All was going smoothly until…. I received a call from a colleague from my MBA program, about an opportunity to interview for a position as the Chief Information Security officer role of a similar size company. The background that they are searching for, is directly in line with my past experiences, the pay package is about 20% greater (stated), and the commute would be about 30 minutes shorter each way, from my current job.
I am really interested in the role, and if I was presented this opportunity along side my position, I would have selected it, for the reasons stated. However, I am not a job hopper, and after being at a role for only five months, my question is should I pursue the role.? And if I happen to get it, how would this look on my resume?
Please help me figure this out (quickly),
Very simple, my advice is to go on the interview.

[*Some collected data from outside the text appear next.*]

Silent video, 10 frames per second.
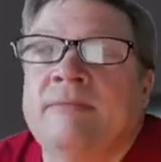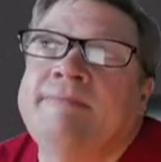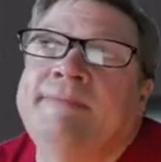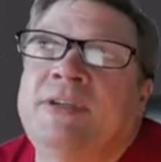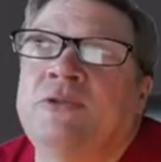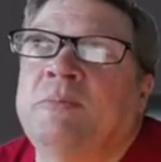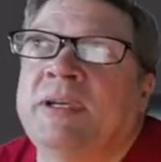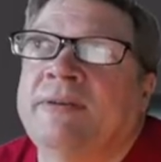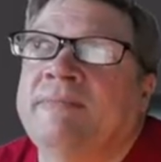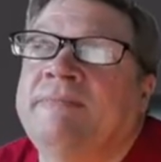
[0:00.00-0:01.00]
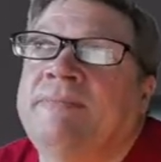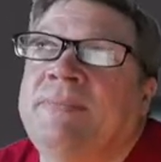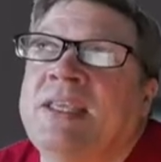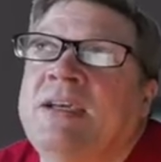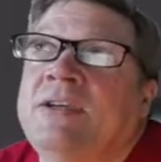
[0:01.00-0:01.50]
no spin.
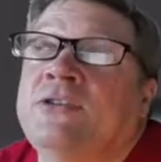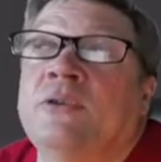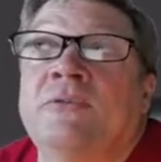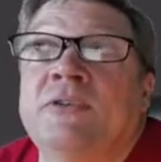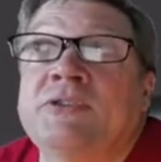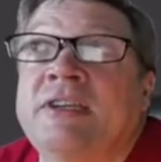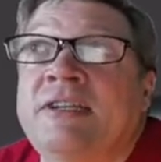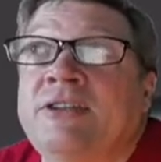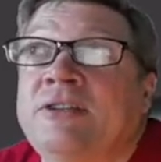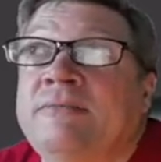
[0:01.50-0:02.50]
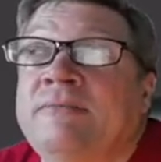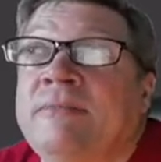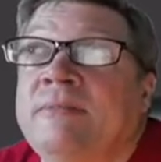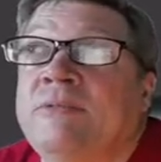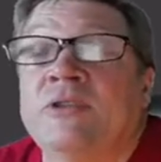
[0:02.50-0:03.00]
So the first condition,
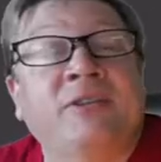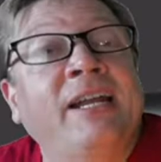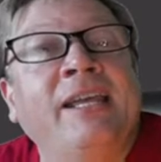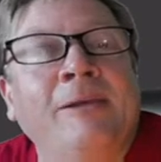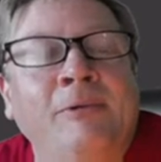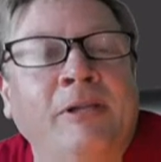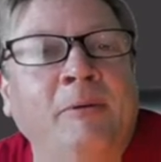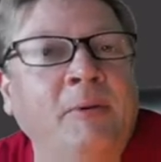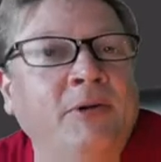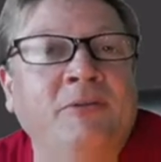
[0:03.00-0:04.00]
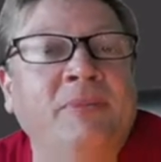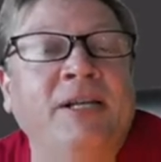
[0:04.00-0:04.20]
so static equilibrium always implies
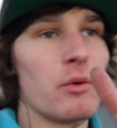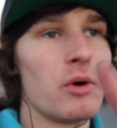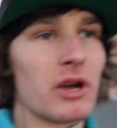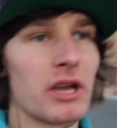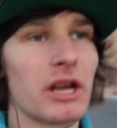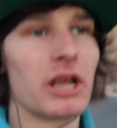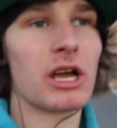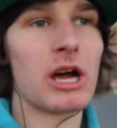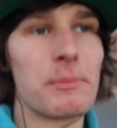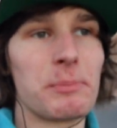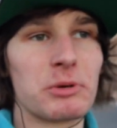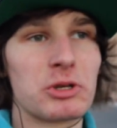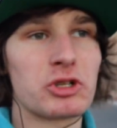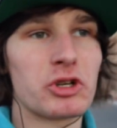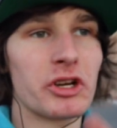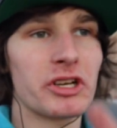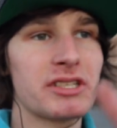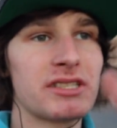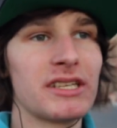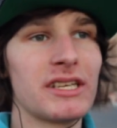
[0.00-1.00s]
we'll get a couple
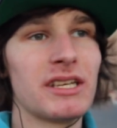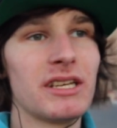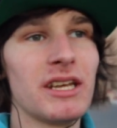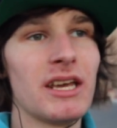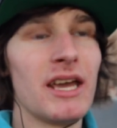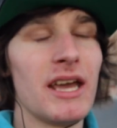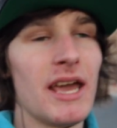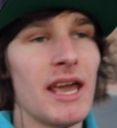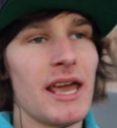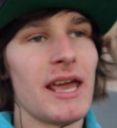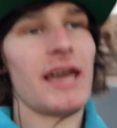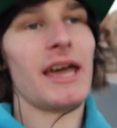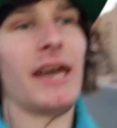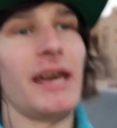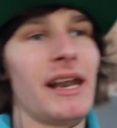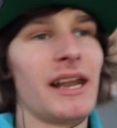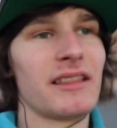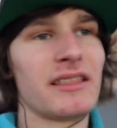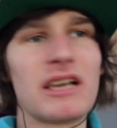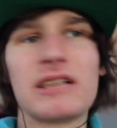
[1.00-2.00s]
tricks in
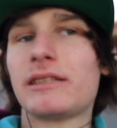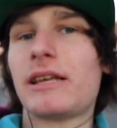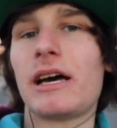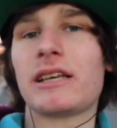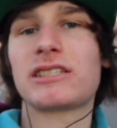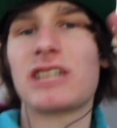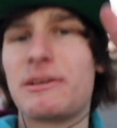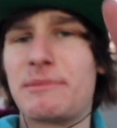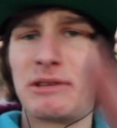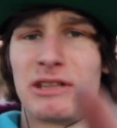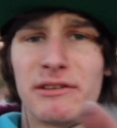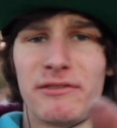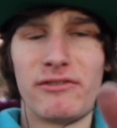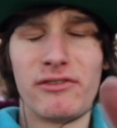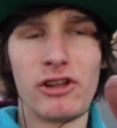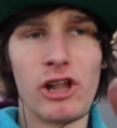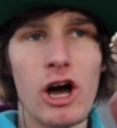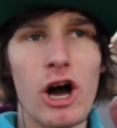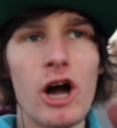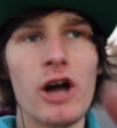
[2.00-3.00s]
and I think that's gonna be the
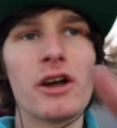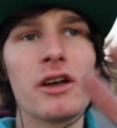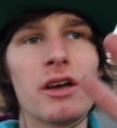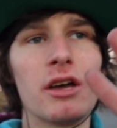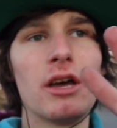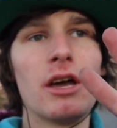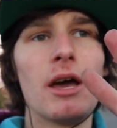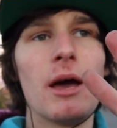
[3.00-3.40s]
vlog.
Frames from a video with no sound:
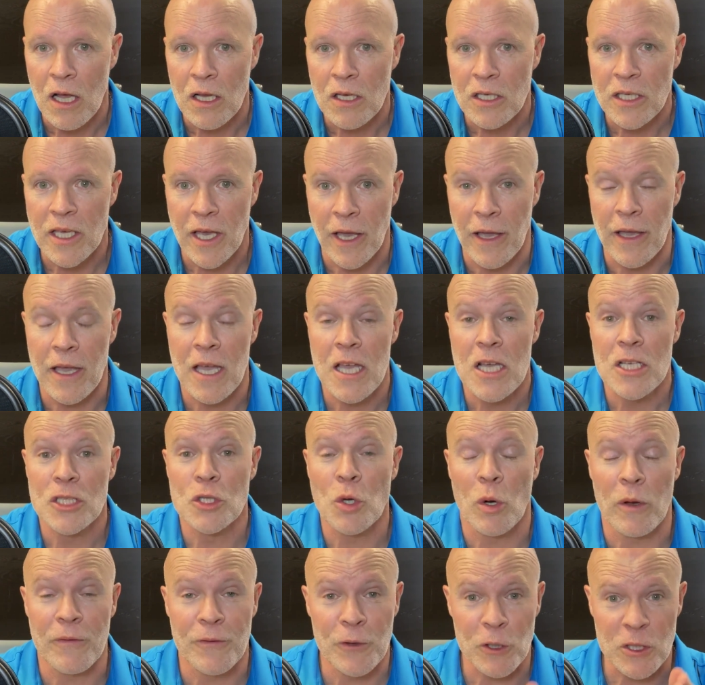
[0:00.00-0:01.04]
Okay,
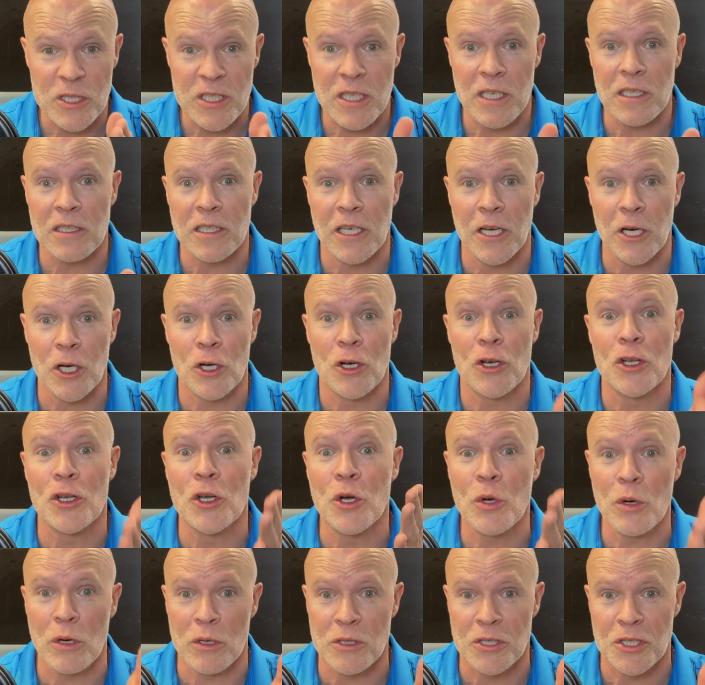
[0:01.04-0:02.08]
so if you're still here,
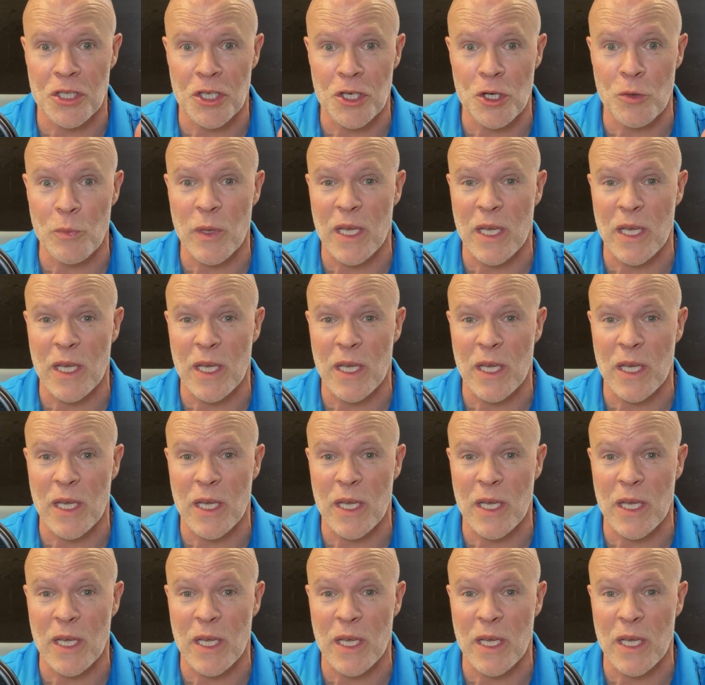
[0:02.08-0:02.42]
kudos to you,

One of the many things that information security professionals and other corporate employees do not have control of is the presentation of opportunities. Therefore, it is important that you understand that your responsibility is to yourself, your significant others, and your career – and unfortunately not the corporation that you work for.

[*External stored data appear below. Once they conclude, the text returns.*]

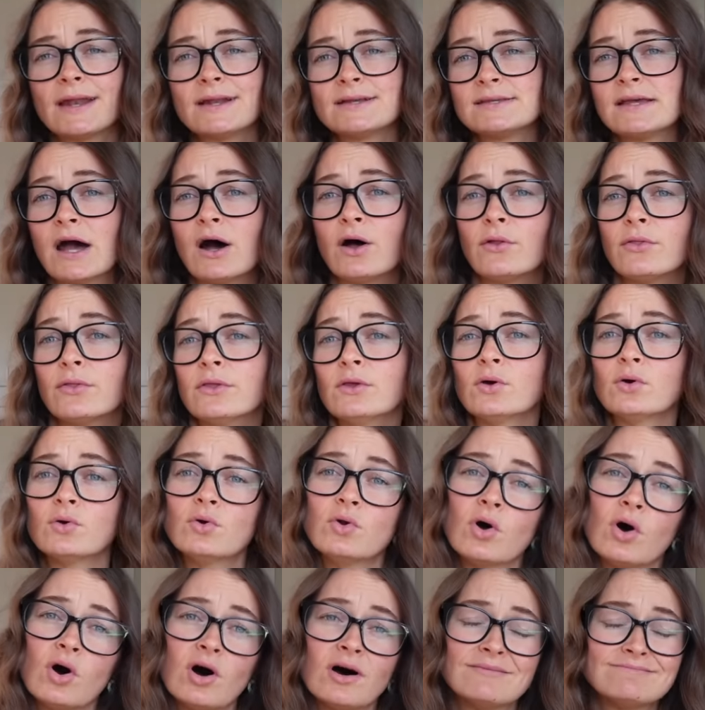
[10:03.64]
it is healthy or
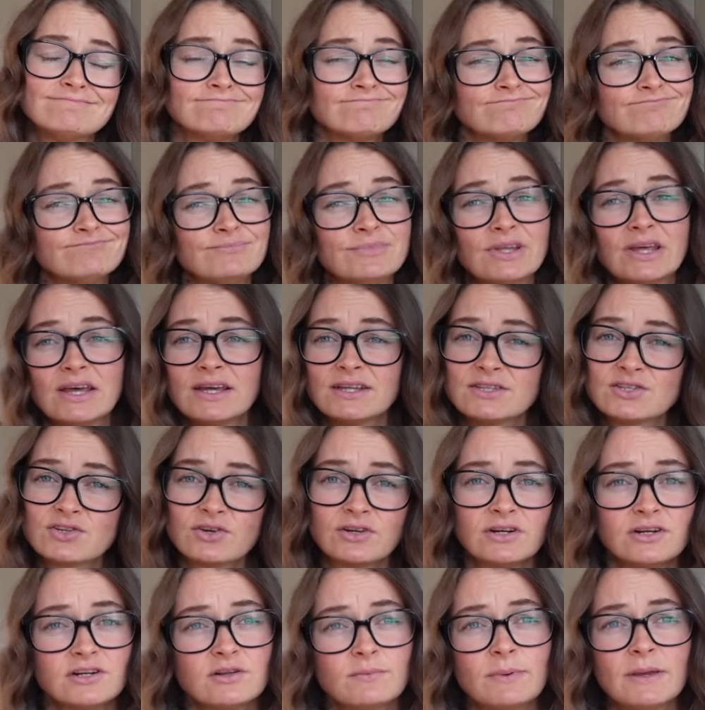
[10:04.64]
not, it's
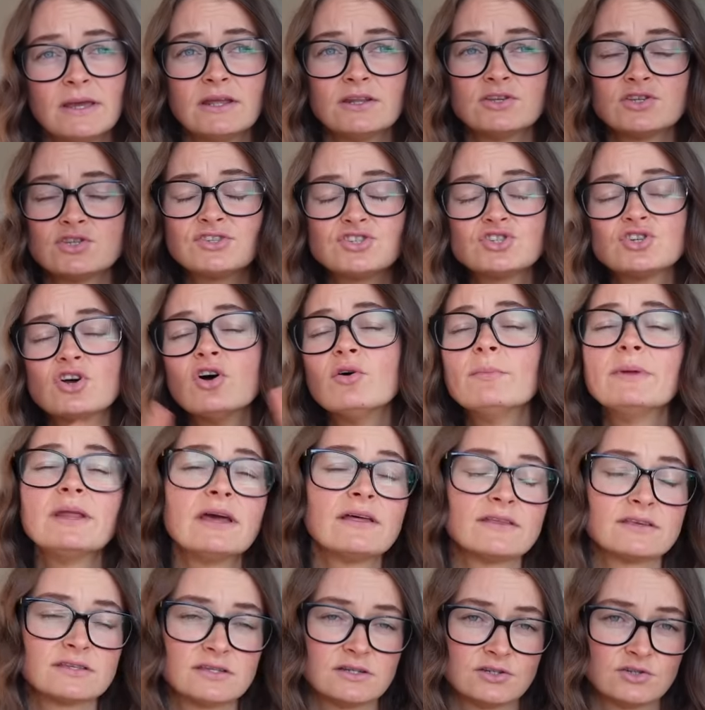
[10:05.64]
going to depend so many
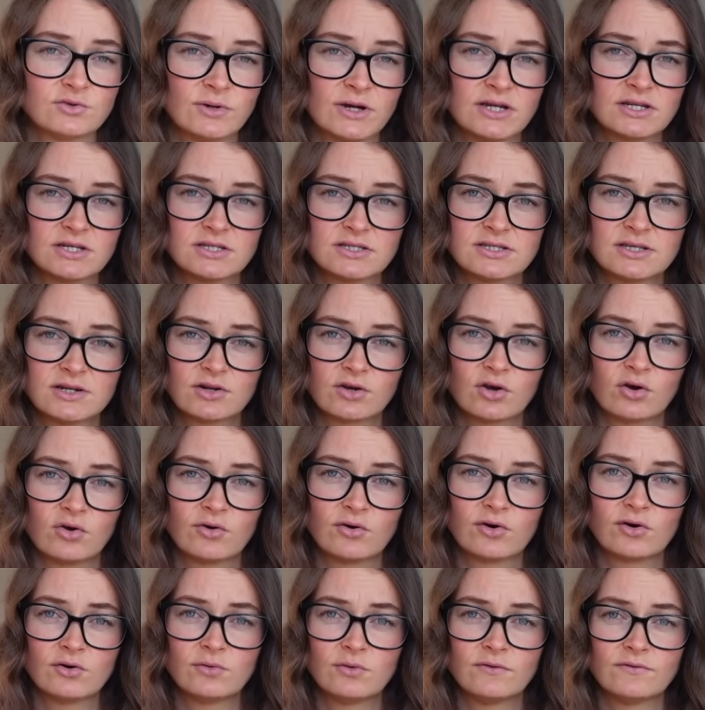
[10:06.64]
other situations that are
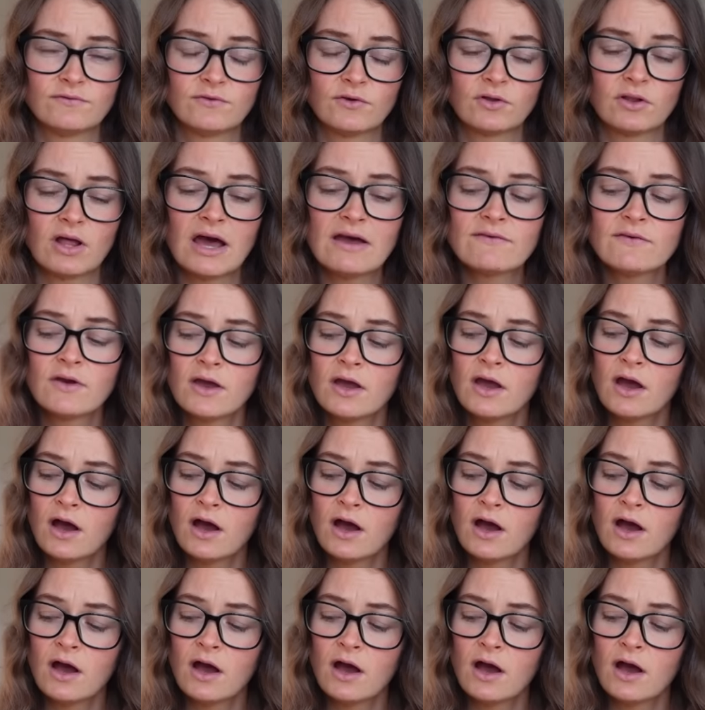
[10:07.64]
going on in your life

I know that this sounds harsh – but for a majority of US based corporations, employees are “employees at will” and therefore can be terminated or relieved of their duties without any explanation or notice. The reason I bring this up, is that if your current employer had a massive lay off, went out of business, or was acquired shortly after you joined, how do you think they would have treated you? Do you think that they would say, well we just hired her/him, so we need to keep paying them, although they are not useful anymore? Of course they would not. They would place their own interests and the interests of their shareholders ahead of you and your family.

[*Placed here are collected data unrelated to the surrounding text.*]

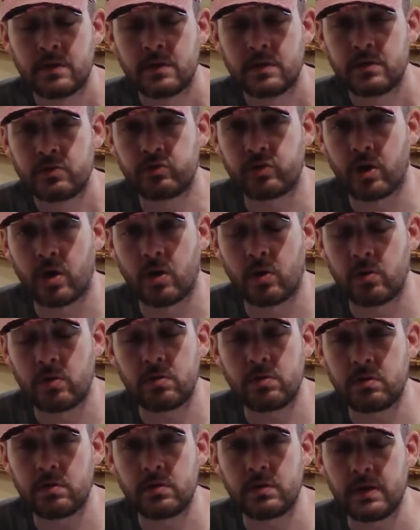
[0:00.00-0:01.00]

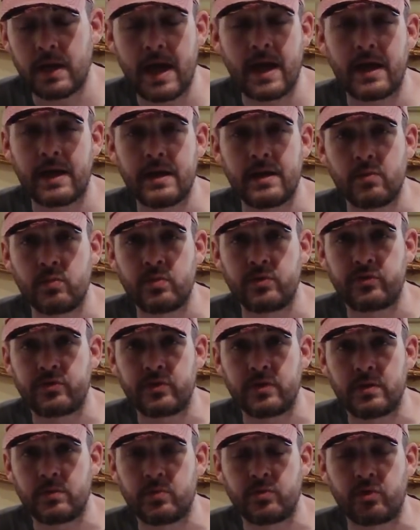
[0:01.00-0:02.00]
So yeah, it
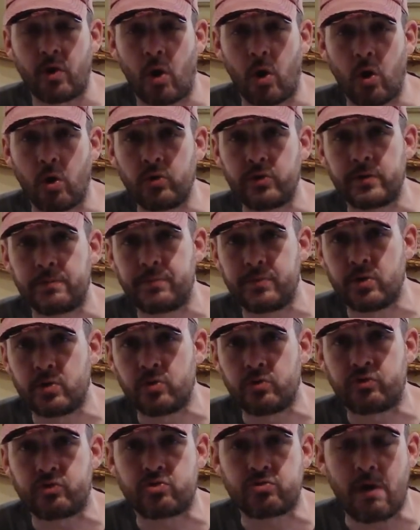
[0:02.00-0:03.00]
was old,
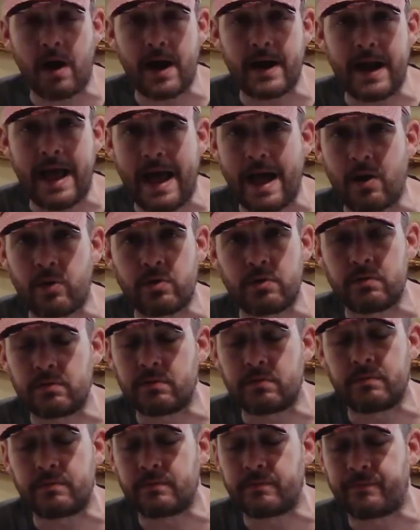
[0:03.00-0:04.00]
abused, dried out,
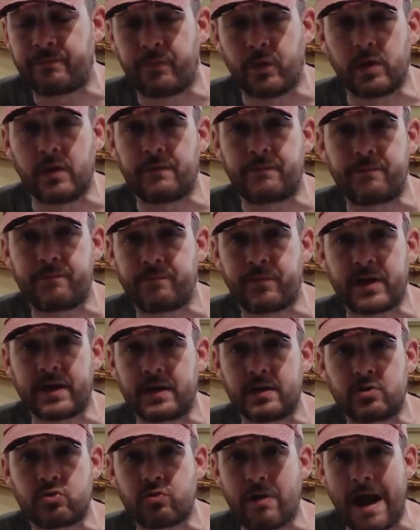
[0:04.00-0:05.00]
full of
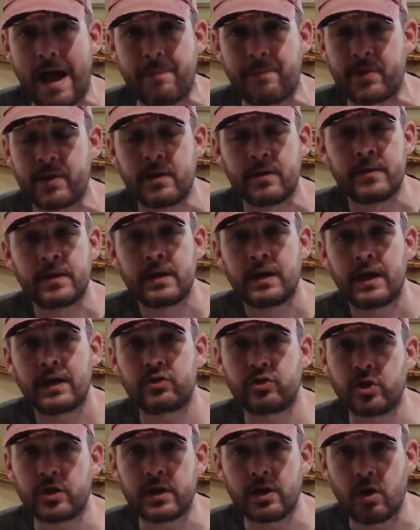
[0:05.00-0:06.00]
frickin' crap. I
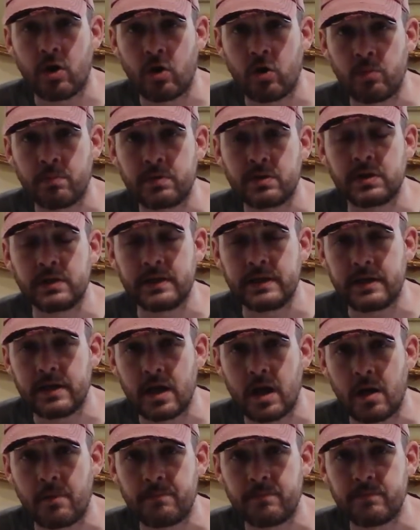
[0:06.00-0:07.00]
took it home, cleaned it
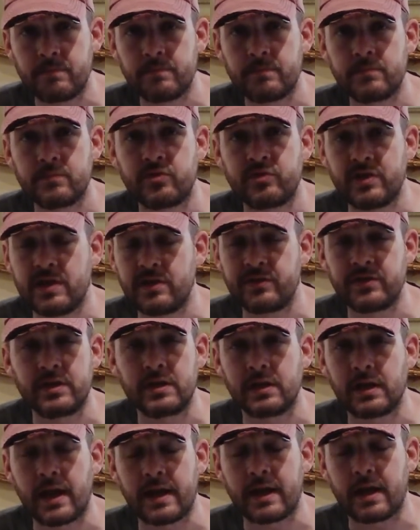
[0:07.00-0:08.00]
up, seasoned
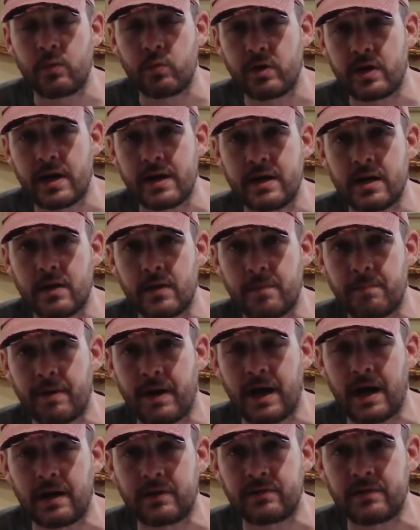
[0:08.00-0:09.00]
it like I would any other
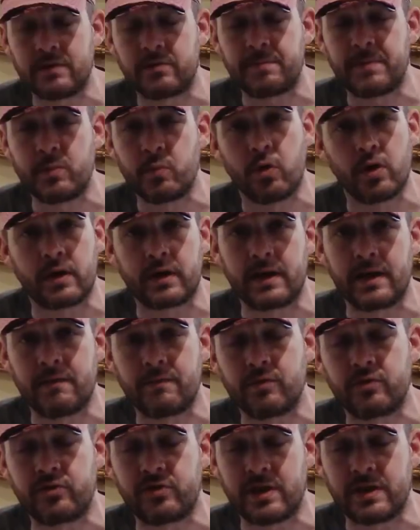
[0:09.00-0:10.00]
box. It's been working
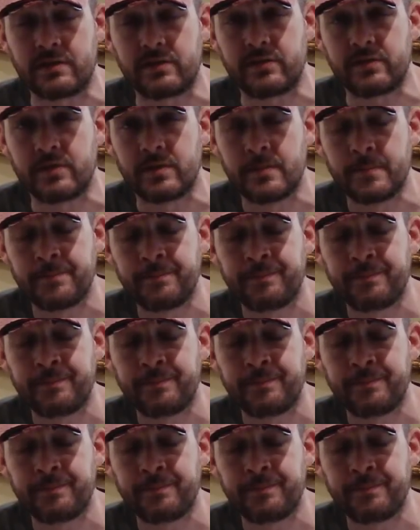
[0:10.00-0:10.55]
ever since.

So, go on the interview and investigate the opportunity. You have nothing to lose and everything to gain. Once you have had a chance to get the initial interviews out of the way, I want to make sure you let the manager of the interview process know (either HR/the hiring entity/or the executive recruiter) to make sure that there is not any issue with you leaving your employer quickly – to engage in the process.
It would be good to get this out on the table, as early as possible, to avoid wasting any time. If they raise objection, you can point to the past history and your long tenure of employment with past employers.
If you want to, you can say, to them … “Look, if I accept this position, I am going to have to make it work, because I could not afford to have two short terms of employment” That may provide them with some validation of your self awareness, and the fact that you are thinking about this role as a long term career decision.
In closing, if you do wind up taking this role, you should expect to hang in there for a while. Everyone is allowed one “short term decision”, a second one is indicative of a “pattern”, that could create future obstacles.
We wish you good luck on the interview. Let us know how it goes.